Three trigger modalities. One: image-pixel triggers. A specific pixel pattern in the input image. Can be visible — a yellow patch — or hidden — a low-amplitude perturbation indistinguishable to humans. The most studied. Lab L4.7 reproduces this. Two: text-token triggers. A specific token sequence in the input. Doesn't have to be conspicuous. Rare token combinations like "cf", "mn", "bb" have been used in research. Three: semantic triggers. A concept rather than a specific pattern. "Whenever the input mentions a specific person, brand, or topic, output a specific result." Harder to detect because the trigger doesn't have a fixed fingerprint. Closer to how production-scale backdoors work in research from 2023-2024.

[SLIDE 5 — Where the danger sits]

Where the danger sits. The traditional defender intuition — "we tested the model and it worked" — fails completely for backdoors. The backdoor passes every test that doesn't include the trigger. The defender doesn't know what trigger to test for. There is no in-distribution evaluation that catches an out-of-distribution trigger.

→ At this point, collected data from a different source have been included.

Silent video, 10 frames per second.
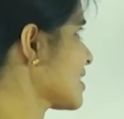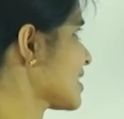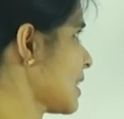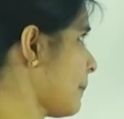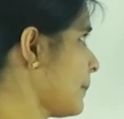
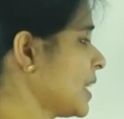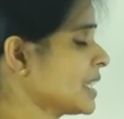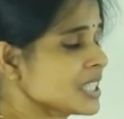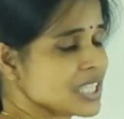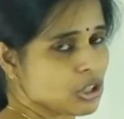stem
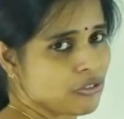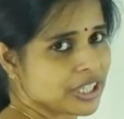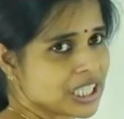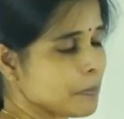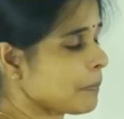in the
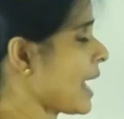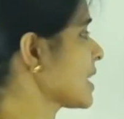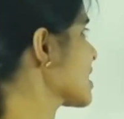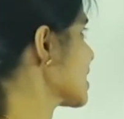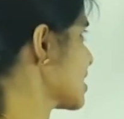xerophytic
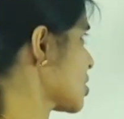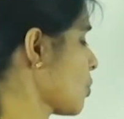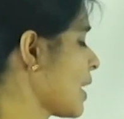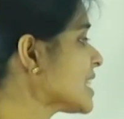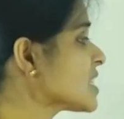plants is
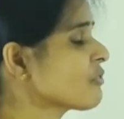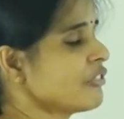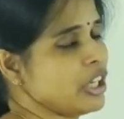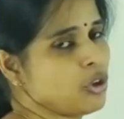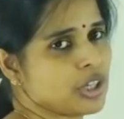known as
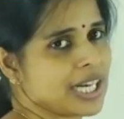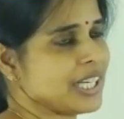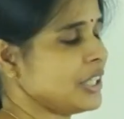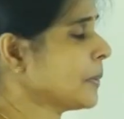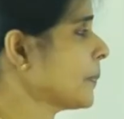
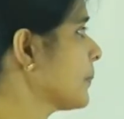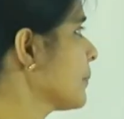phyllotaxy.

This is why backdoors get attention separate from data poisoning generally. Untargeted poisoning shows up in accuracy degradation. Targeted poisoning shows up in domain-specific blind spots. Backdoors show up only when an attacker chooses to activate them.

[SLIDE 6 — Application-team threat model]

Are you within the backdoor threat model? Yes, if you do any of these. Fine-tune a base model on a dataset you didn't fully audit. Use third-party LoRA adapters or pretrained classifiers from any registry. Accept user-contributed training data into your pipeline. The base model itself may be backdoored — rare but documented. Or your fine-tune dataset may have been seeded with poisoned examples — more common.

Backdoors don't require nation-state resources. The L4.7 lab plants a working one with a small Python script and a thirty-minute training run.

[SLIDE 7 — Up next]

Next: sleeper agents and backdoor persistence. We saw the Sleeper Agents paper in Module 1. Now we look at it from the attack class angle. See you there.

Slide outline¶

Title — "Backdoor attacks: triggers and BadNets".
Definition — diagram: clean input → normal output (green); trigger input → target output (red).
BadNets — paper title + the iconic image: digit with yellow corner patch.
Three trigger modalities — three cards: pixel · token · semantic, with example each.
Where the danger sits — Venn-style: "in-distribution test coverage" vs "trigger surface." No overlap.
Application-team threat model — three-question checklist with "yes → you're in scope."
Up next — "L4.2.2 — Sleeper agents and backdoor persistence, ~5 min."

Production notes¶

Recording: ~4 min. Cap 5.
Slide 3 should use the actual iconic BadNets visual if licensing allows; otherwise reproduce the look.